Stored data
:::
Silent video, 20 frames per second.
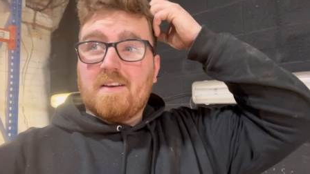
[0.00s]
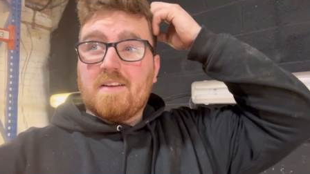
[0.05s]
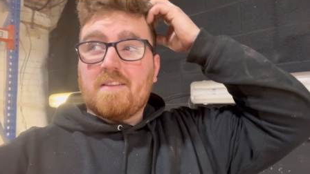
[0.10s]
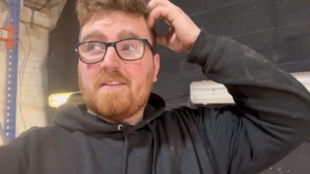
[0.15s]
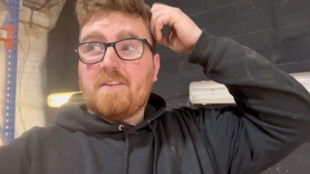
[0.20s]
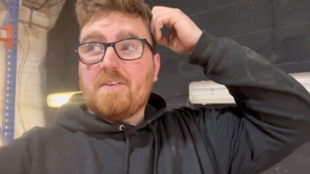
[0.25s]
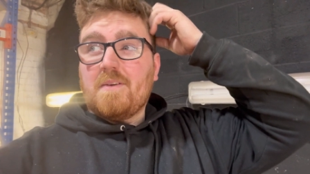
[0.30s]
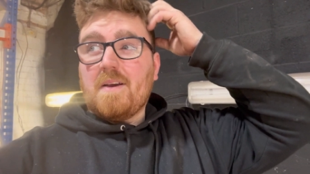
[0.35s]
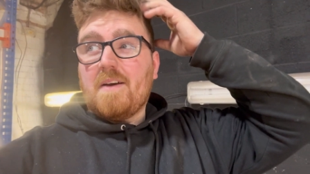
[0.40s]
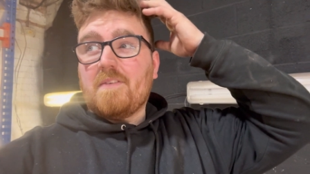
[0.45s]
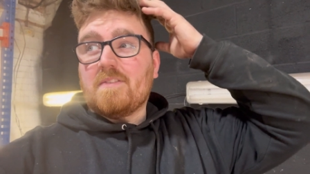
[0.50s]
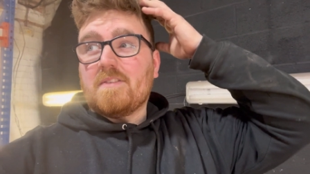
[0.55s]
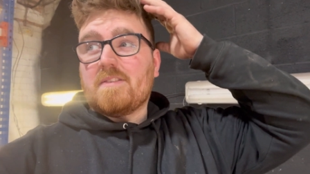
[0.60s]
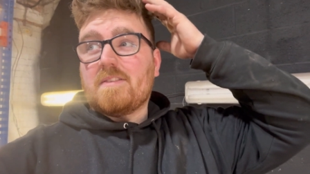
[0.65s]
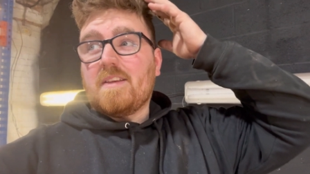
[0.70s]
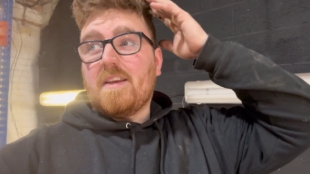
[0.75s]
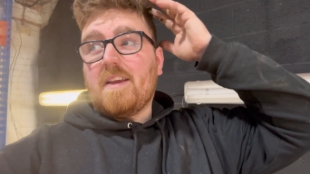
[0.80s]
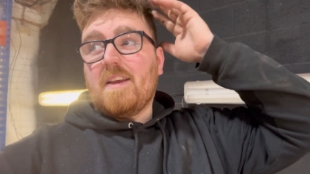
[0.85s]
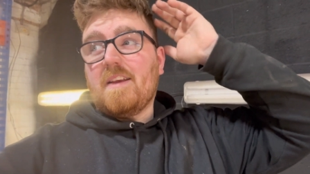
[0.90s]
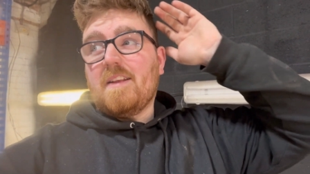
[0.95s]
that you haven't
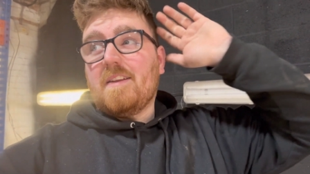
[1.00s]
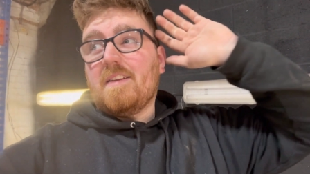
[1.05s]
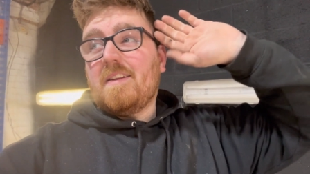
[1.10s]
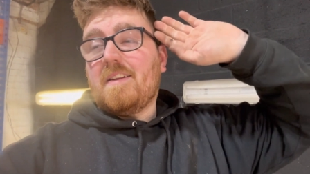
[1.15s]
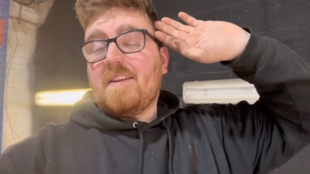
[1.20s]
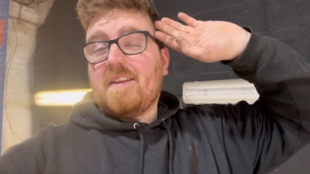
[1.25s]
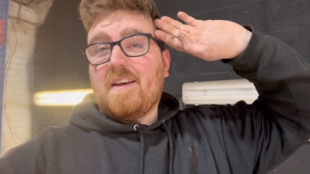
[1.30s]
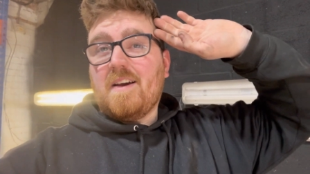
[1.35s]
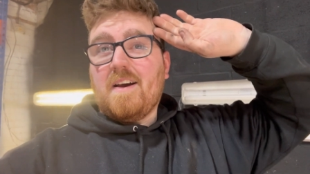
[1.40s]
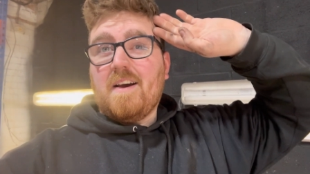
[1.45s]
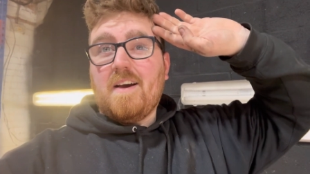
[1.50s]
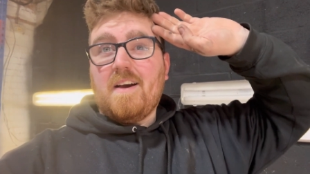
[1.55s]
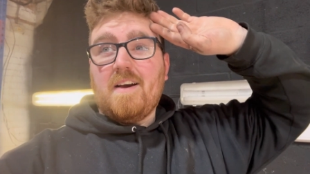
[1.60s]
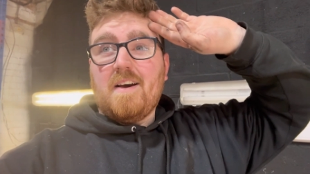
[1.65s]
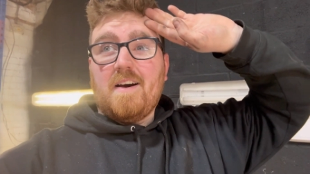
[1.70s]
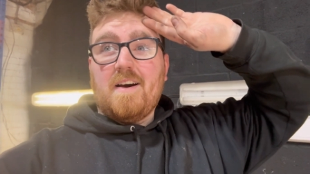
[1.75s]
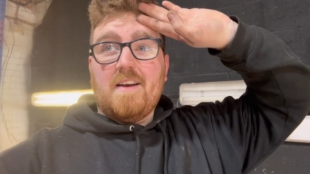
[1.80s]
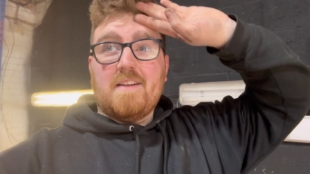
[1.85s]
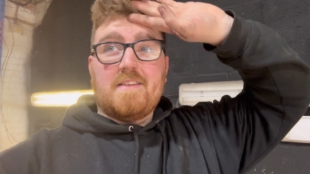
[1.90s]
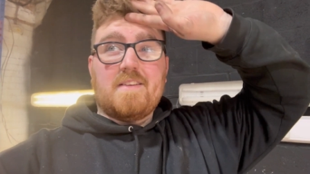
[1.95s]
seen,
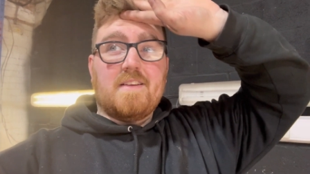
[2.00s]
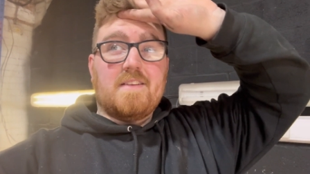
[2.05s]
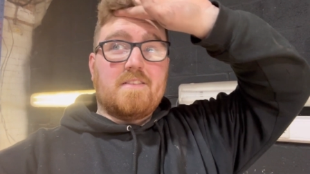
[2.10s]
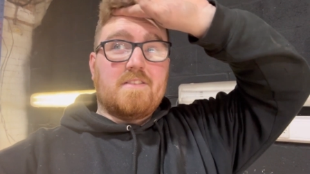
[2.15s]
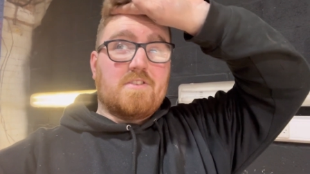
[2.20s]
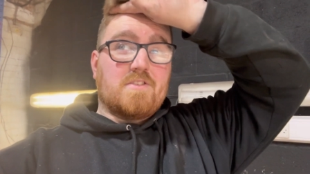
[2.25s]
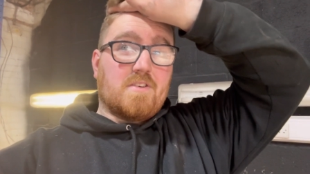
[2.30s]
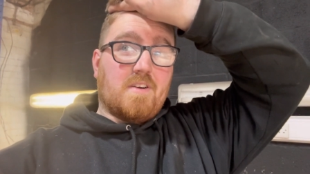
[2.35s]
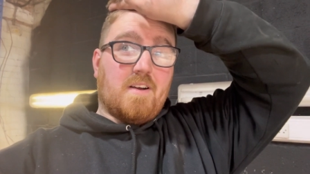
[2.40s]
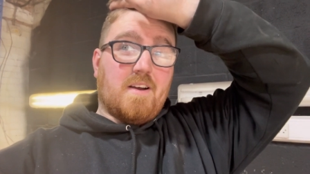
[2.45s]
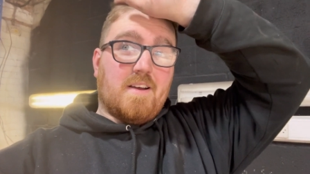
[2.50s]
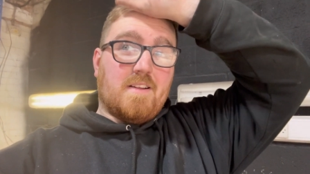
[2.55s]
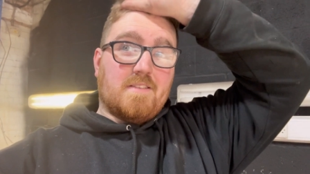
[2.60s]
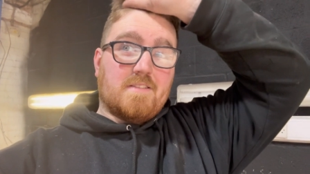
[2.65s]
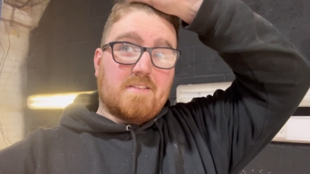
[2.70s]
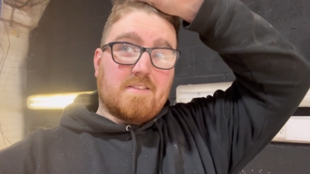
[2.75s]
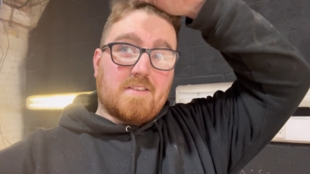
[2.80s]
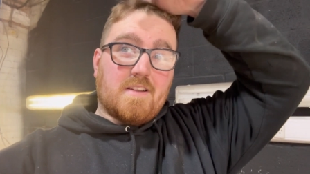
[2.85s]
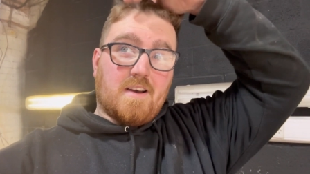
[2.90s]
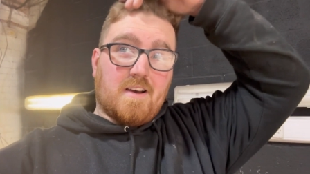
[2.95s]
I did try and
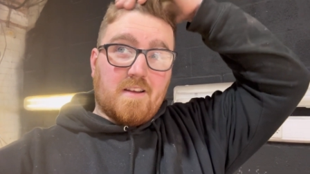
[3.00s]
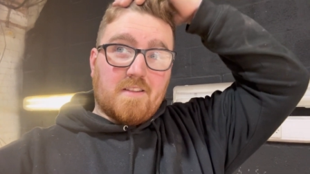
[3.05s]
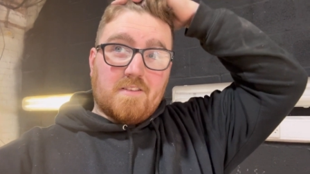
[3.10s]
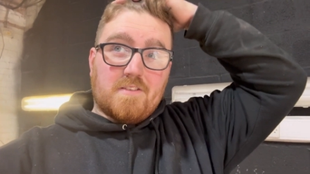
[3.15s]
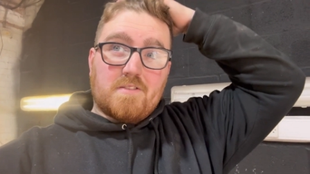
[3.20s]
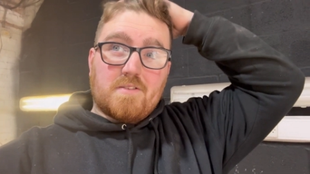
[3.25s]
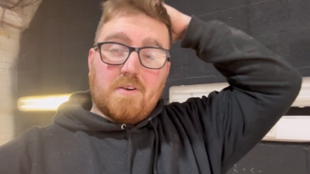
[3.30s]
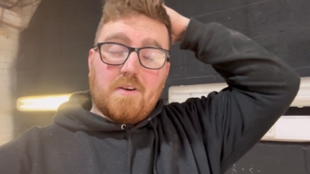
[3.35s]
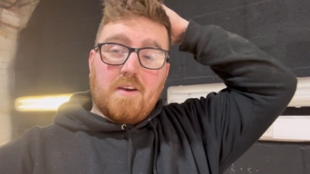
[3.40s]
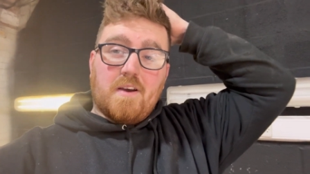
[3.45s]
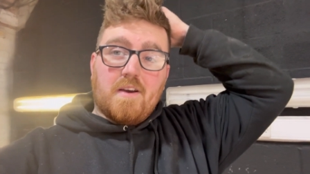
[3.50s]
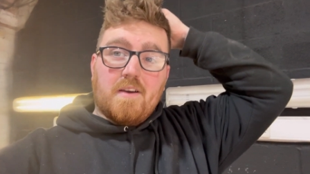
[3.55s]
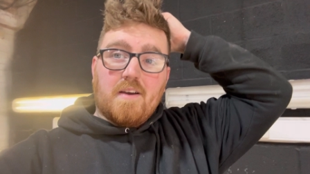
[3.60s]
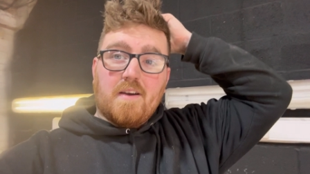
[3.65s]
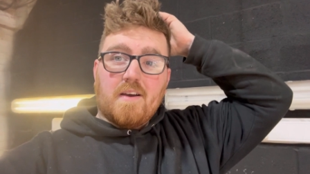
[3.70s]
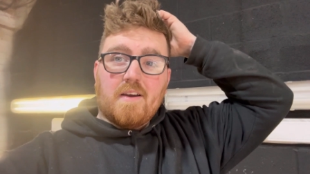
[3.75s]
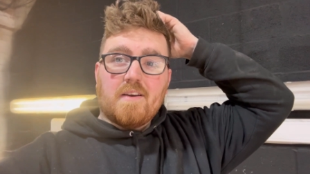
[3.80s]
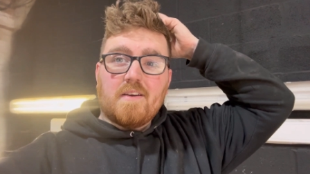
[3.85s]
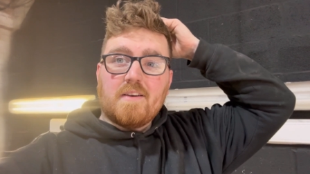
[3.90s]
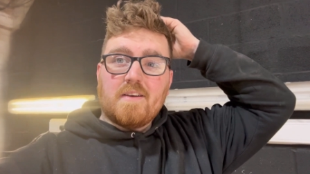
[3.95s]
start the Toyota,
:::
## Task requirements
Pictures are to be dropped, and the remaining data set down exactly.

## Result of the exercise
Silent video, 20 frames per second.
[0.00s]
[0.05s]
[0.10s]
[0.15s]
[0.20s]
[0.25s]
[0.30s]
[0.35s]
[0.40s]
[0.45s]
[0.50s]
[0.55s]
[0.60s]
[0.65s]
[0.70s]
[0.75s]
[0.80s]
[0.85s]
[0.90s]
[0.95s]
that you haven't
[1.00s]
[1.05s]
[1.10s]
[1.15s]
[1.20s]
[1.25s]
[1.30s]
[1.35s]
[1.40s]
[1.45s]
[1.50s]
[1.55s]
[1.60s]
[1.65s]
[1.70s]
[1.75s]
[1.80s]
[1.85s]
[1.90s]
[1.95s]
seen,
[2.00s]
[2.05s]
[2.10s]
[2.15s]
[2.20s]
[2.25s]
[2.30s]
[2.35s]
[2.40s]
[2.45s]
[2.50s]
[2.55s]
[2.60s]
[2.65s]
[2.70s]
[2.75s]
[2.80s]
[2.85s]
[2.90s]
[2.95s]
I did try and
[3.00s]
[3.05s]
[3.10s]
[3.15s]
[3.20s]
[3.25s]
[3.30s]
[3.35s]
[3.40s]
[3.45s]
[3.50s]
[3.55s]
[3.60s]
[3.65s]
[3.70s]
[3.75s]
[3.80s]
[3.85s]
[3.90s]
[3.95s]
start the Toyota,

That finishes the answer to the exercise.